Action item>
All the lines below should be set down exactly, with no picture carried into the copy.

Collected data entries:
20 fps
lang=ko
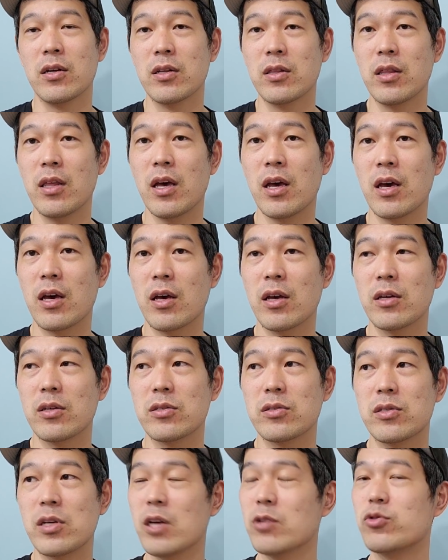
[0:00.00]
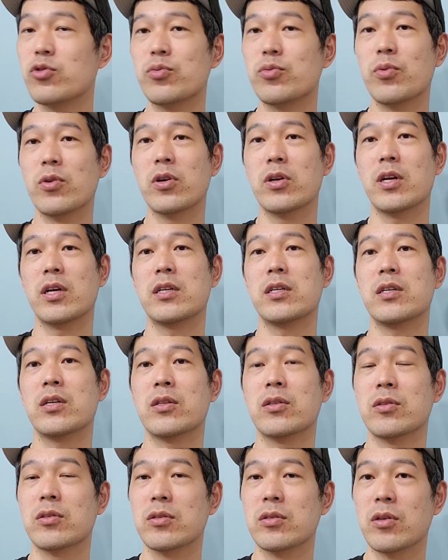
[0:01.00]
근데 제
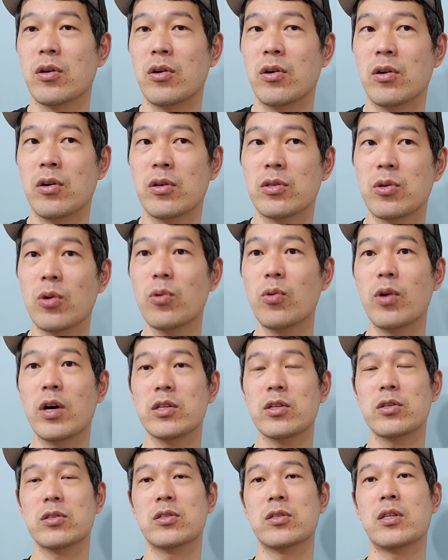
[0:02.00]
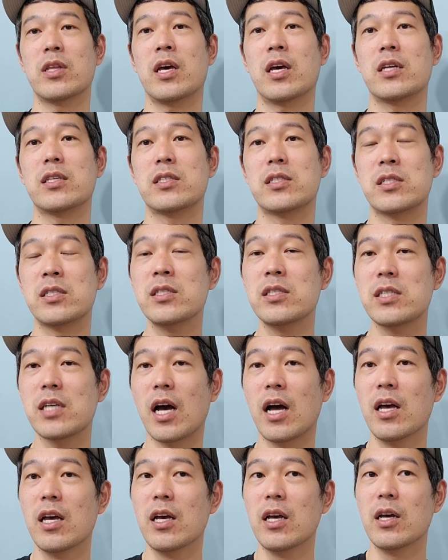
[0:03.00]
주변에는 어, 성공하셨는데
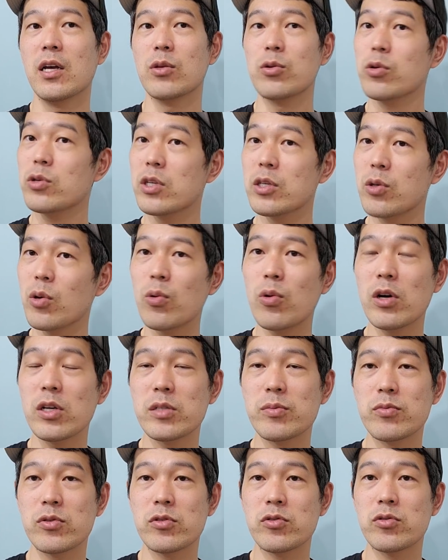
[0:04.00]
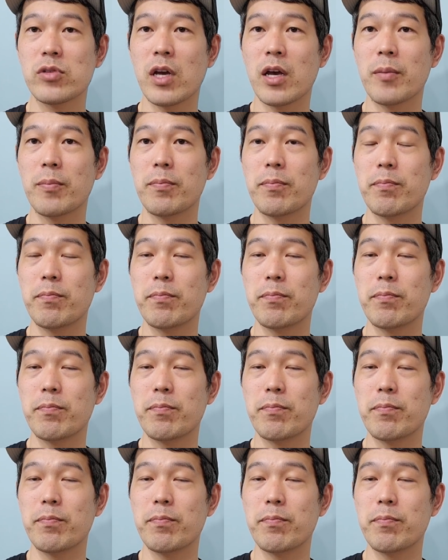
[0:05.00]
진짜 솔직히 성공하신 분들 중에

Task output>
20 fps
lang=ko
[0:00.00]
[0:01.00]
근데 제
[0:02.00]
[0:03.00]
주변에는 어, 성공하셨는데
[0:04.00]
[0:05.00]
진짜 솔직히 성공하신 분들 중에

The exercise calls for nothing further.